Print out the data precisely as it appears here, with no pictures.

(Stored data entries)
+ + + + +

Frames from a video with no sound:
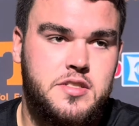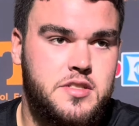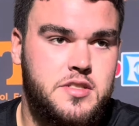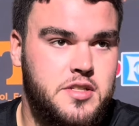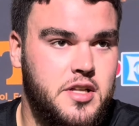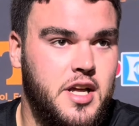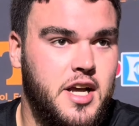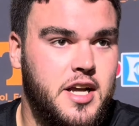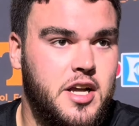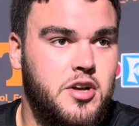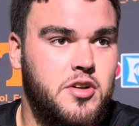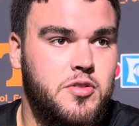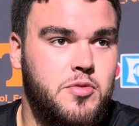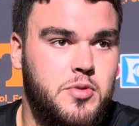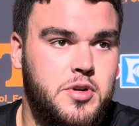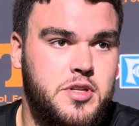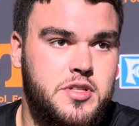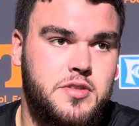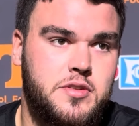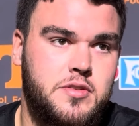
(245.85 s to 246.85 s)
to the echo of the
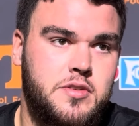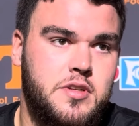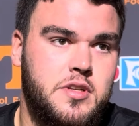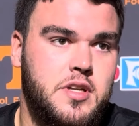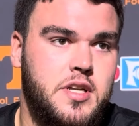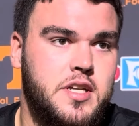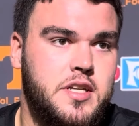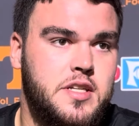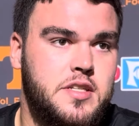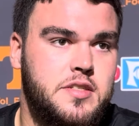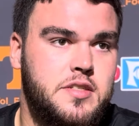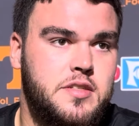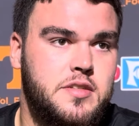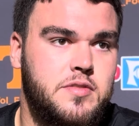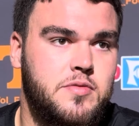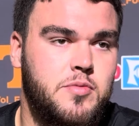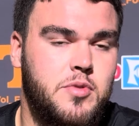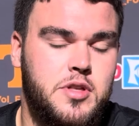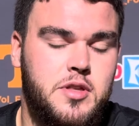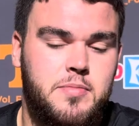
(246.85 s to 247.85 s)
whistle is
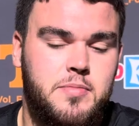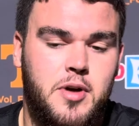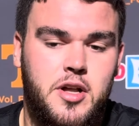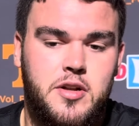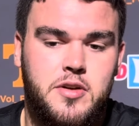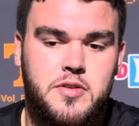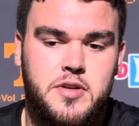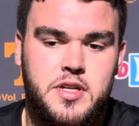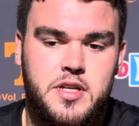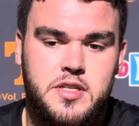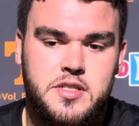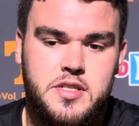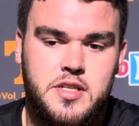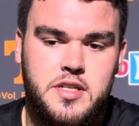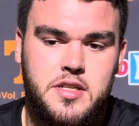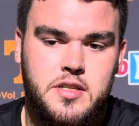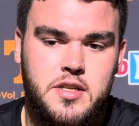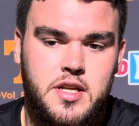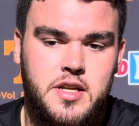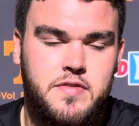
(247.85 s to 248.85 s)
what the motto is,
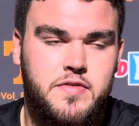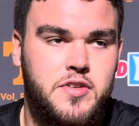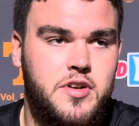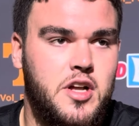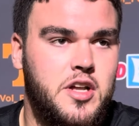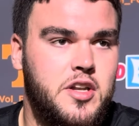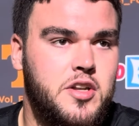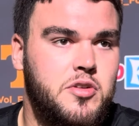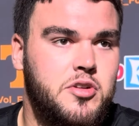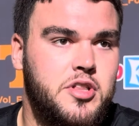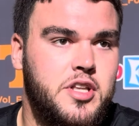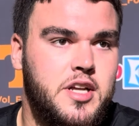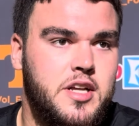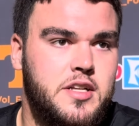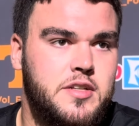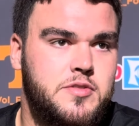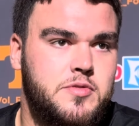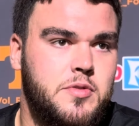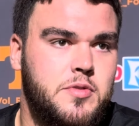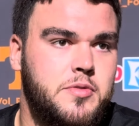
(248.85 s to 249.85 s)
and if you're not doing
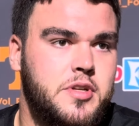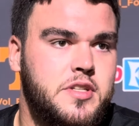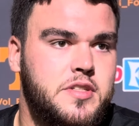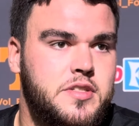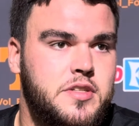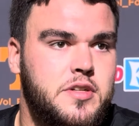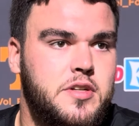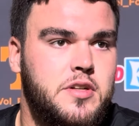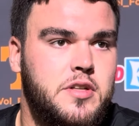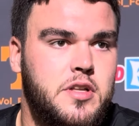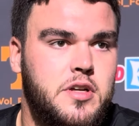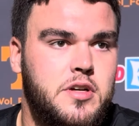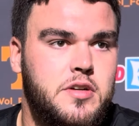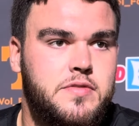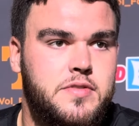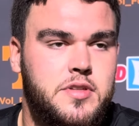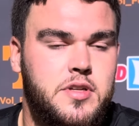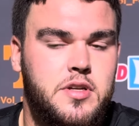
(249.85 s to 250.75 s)
that, it's what we consider a loaf.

+ + + + +

**Response to the exercise**
Frames from a video with no sound:
(245.85 s to 246.85 s)
to the echo of the
(246.85 s to 247.85 s)
whistle is
(247.85 s to 248.85 s)
what the motto is,
(248.85 s to 249.85 s)
and if you're not doing
(249.85 s to 250.75 s)
that, it's what we consider a loaf.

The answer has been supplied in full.